--- Task prompt ---
Print the records exactly. Every mark must remain.

= Beginning of Section =

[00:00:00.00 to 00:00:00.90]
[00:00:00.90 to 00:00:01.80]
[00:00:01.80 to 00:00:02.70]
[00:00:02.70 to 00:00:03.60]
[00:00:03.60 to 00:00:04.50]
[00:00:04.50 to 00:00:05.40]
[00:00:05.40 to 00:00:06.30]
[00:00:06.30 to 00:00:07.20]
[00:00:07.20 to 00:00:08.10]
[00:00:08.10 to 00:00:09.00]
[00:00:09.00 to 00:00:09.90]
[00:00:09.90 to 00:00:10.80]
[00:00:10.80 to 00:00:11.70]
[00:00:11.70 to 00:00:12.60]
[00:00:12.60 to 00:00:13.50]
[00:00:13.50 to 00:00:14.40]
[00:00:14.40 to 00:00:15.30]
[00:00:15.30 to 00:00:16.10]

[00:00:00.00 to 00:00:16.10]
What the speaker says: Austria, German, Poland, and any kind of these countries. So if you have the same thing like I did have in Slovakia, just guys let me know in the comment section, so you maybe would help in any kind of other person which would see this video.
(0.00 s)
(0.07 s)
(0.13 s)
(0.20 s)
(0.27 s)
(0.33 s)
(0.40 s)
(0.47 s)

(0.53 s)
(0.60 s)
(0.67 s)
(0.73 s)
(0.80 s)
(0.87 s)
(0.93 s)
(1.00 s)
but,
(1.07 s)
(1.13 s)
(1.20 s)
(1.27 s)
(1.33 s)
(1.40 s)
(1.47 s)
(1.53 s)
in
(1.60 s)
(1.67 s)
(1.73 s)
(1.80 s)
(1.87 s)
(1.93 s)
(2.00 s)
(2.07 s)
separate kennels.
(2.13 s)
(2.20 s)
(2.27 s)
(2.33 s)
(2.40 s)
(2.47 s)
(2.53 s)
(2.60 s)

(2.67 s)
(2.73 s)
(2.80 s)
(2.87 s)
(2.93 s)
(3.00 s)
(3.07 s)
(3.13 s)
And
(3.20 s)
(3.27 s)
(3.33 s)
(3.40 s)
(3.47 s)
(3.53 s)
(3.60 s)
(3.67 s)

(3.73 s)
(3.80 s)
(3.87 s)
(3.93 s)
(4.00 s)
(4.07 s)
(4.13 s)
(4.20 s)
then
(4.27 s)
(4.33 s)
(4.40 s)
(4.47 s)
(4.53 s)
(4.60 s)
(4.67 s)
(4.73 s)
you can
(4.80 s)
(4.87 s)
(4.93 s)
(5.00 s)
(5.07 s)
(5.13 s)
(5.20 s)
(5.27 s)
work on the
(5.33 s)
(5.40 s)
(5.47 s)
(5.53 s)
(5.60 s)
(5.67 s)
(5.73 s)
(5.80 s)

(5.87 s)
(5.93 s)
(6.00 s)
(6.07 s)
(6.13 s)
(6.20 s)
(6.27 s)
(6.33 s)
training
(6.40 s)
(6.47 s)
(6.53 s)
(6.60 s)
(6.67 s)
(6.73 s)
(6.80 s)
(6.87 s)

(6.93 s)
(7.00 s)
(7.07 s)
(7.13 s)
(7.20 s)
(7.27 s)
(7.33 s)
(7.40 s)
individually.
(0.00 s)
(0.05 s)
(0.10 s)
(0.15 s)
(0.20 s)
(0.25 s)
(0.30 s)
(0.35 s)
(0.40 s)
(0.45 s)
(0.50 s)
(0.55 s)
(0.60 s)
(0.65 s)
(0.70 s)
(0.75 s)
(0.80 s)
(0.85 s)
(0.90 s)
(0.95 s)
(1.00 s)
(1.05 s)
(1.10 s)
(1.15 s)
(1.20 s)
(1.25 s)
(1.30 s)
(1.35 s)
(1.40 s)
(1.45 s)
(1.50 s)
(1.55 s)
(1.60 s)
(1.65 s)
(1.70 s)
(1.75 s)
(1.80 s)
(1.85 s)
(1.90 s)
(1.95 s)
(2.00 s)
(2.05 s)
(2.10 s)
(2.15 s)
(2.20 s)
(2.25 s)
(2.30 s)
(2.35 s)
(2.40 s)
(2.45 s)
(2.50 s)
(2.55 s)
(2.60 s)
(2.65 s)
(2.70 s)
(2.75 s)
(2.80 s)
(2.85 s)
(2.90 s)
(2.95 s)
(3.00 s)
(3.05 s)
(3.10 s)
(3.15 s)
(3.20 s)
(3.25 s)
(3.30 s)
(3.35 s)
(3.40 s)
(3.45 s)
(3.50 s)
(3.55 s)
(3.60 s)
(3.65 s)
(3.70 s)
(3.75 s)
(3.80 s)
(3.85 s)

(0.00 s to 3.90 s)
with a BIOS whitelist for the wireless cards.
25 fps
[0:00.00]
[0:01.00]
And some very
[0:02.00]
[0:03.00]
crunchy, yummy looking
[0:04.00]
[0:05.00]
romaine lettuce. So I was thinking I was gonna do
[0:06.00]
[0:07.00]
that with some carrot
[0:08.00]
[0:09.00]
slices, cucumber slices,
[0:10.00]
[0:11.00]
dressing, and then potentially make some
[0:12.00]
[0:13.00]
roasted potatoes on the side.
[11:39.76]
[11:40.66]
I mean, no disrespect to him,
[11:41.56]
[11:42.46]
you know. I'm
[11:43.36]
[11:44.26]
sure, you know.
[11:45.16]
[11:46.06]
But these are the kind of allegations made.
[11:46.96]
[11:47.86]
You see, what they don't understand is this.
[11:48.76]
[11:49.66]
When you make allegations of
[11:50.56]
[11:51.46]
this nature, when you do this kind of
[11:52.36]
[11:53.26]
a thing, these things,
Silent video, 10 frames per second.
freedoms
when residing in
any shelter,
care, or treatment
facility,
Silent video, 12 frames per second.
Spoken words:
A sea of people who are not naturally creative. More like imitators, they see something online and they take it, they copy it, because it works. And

= End of Section =

--- Completed exercise ---
[00:00:00.00 to 00:00:00.90]
[00:00:00.90 to 00:00:01.80]
[00:00:01.80 to 00:00:02.70]
[00:00:02.70 to 00:00:03.60]
[00:00:03.60 to 00:00:04.50]
[00:00:04.50 to 00:00:05.40]
[00:00:05.40 to 00:00:06.30]
[00:00:06.30 to 00:00:07.20]
[00:00:07.20 to 00:00:08.10]
[00:00:08.10 to 00:00:09.00]
[00:00:09.00 to 00:00:09.90]
[00:00:09.90 to 00:00:10.80]
[00:00:10.80 to 00:00:11.70]
[00:00:11.70 to 00:00:12.60]
[00:00:12.60 to 00:00:13.50]
[00:00:13.50 to 00:00:14.40]
[00:00:14.40 to 00:00:15.30]
[00:00:15.30 to 00:00:16.10]

[00:00:00.00 to 00:00:16.10]
What the speaker says: Austria, German, Poland, and any kind of these countries. So if you have the same thing like I did have in Slovakia, just guys let me know in the comment section, so you maybe would help in any kind of other person which would see this video.
(0.00 s)
(0.07 s)
(0.13 s)
(0.20 s)
(0.27 s)
(0.33 s)
(0.40 s)
(0.47 s)

(0.53 s)
(0.60 s)
(0.67 s)
(0.73 s)
(0.80 s)
(0.87 s)
(0.93 s)
(1.00 s)
but,
(1.07 s)
(1.13 s)
(1.20 s)
(1.27 s)
(1.33 s)
(1.40 s)
(1.47 s)
(1.53 s)
in
(1.60 s)
(1.67 s)
(1.73 s)
(1.80 s)
(1.87 s)
(1.93 s)
(2.00 s)
(2.07 s)
separate kennels.
(2.13 s)
(2.20 s)
(2.27 s)
(2.33 s)
(2.40 s)
(2.47 s)
(2.53 s)
(2.60 s)

(2.67 s)
(2.73 s)
(2.80 s)
(2.87 s)
(2.93 s)
(3.00 s)
(3.07 s)
(3.13 s)
And
(3.20 s)
(3.27 s)
(3.33 s)
(3.40 s)
(3.47 s)
(3.53 s)
(3.60 s)
(3.67 s)

(3.73 s)
(3.80 s)
(3.87 s)
(3.93 s)
(4.00 s)
(4.07 s)
(4.13 s)
(4.20 s)
then
(4.27 s)
(4.33 s)
(4.40 s)
(4.47 s)
(4.53 s)
(4.60 s)
(4.67 s)
(4.73 s)
you can
(4.80 s)
(4.87 s)
(4.93 s)
(5.00 s)
(5.07 s)
(5.13 s)
(5.20 s)
(5.27 s)
work on the
(5.33 s)
(5.40 s)
(5.47 s)
(5.53 s)
(5.60 s)
(5.67 s)
(5.73 s)
(5.80 s)

(5.87 s)
(5.93 s)
(6.00 s)
(6.07 s)
(6.13 s)
(6.20 s)
(6.27 s)
(6.33 s)
training
(6.40 s)
(6.47 s)
(6.53 s)
(6.60 s)
(6.67 s)
(6.73 s)
(6.80 s)
(6.87 s)

(6.93 s)
(7.00 s)
(7.07 s)
(7.13 s)
(7.20 s)
(7.27 s)
(7.33 s)
(7.40 s)
individually.
(0.00 s)
(0.05 s)
(0.10 s)
(0.15 s)
(0.20 s)
(0.25 s)
(0.30 s)
(0.35 s)
(0.40 s)
(0.45 s)
(0.50 s)
(0.55 s)
(0.60 s)
(0.65 s)
(0.70 s)
(0.75 s)
(0.80 s)
(0.85 s)
(0.90 s)
(0.95 s)
(1.00 s)
(1.05 s)
(1.10 s)
(1.15 s)
(1.20 s)
(1.25 s)
(1.30 s)
(1.35 s)
(1.40 s)
(1.45 s)
(1.50 s)
(1.55 s)
(1.60 s)
(1.65 s)
(1.70 s)
(1.75 s)
(1.80 s)
(1.85 s)
(1.90 s)
(1.95 s)
(2.00 s)
(2.05 s)
(2.10 s)
(2.15 s)
(2.20 s)
(2.25 s)
(2.30 s)
(2.35 s)
(2.40 s)
(2.45 s)
(2.50 s)
(2.55 s)
(2.60 s)
(2.65 s)
(2.70 s)
(2.75 s)
(2.80 s)
(2.85 s)
(2.90 s)
(2.95 s)
(3.00 s)
(3.05 s)
(3.10 s)
(3.15 s)
(3.20 s)
(3.25 s)
(3.30 s)
(3.35 s)
(3.40 s)
(3.45 s)
(3.50 s)
(3.55 s)
(3.60 s)
(3.65 s)
(3.70 s)
(3.75 s)
(3.80 s)
(3.85 s)

(0.00 s to 3.90 s)
with a BIOS whitelist for the wireless cards.
25 fps
[0:00.00]
[0:01.00]
And some very
[0:02.00]
[0:03.00]
crunchy, yummy looking
[0:04.00]
[0:05.00]
romaine lettuce. So I was thinking I was gonna do
[0:06.00]
[0:07.00]
that with some carrot
[0:08.00]
[0:09.00]
slices, cucumber slices,
[0:10.00]
[0:11.00]
dressing, and then potentially make some
[0:12.00]
[0:13.00]
roasted potatoes on the side.
[11:39.76]
[11:40.66]
I mean, no disrespect to him,
[11:41.56]
[11:42.46]
you know. I'm
[11:43.36]
[11:44.26]
sure, you know.
[11:45.16]
[11:46.06]
But these are the kind of allegations made.
[11:46.96]
[11:47.86]
You see, what they don't understand is this.
[11:48.76]
[11:49.66]
When you make allegations of
[11:50.56]
[11:51.46]
this nature, when you do this kind of
[11:52.36]
[11:53.26]
a thing, these things,
Silent video, 10 frames per second.
freedoms
when residing in
any shelter,
care, or treatment
facility,
Silent video, 12 frames per second.
Spoken words:
A sea of people who are not naturally creative. More like imitators, they see something online and they take it, they copy it, because it works. And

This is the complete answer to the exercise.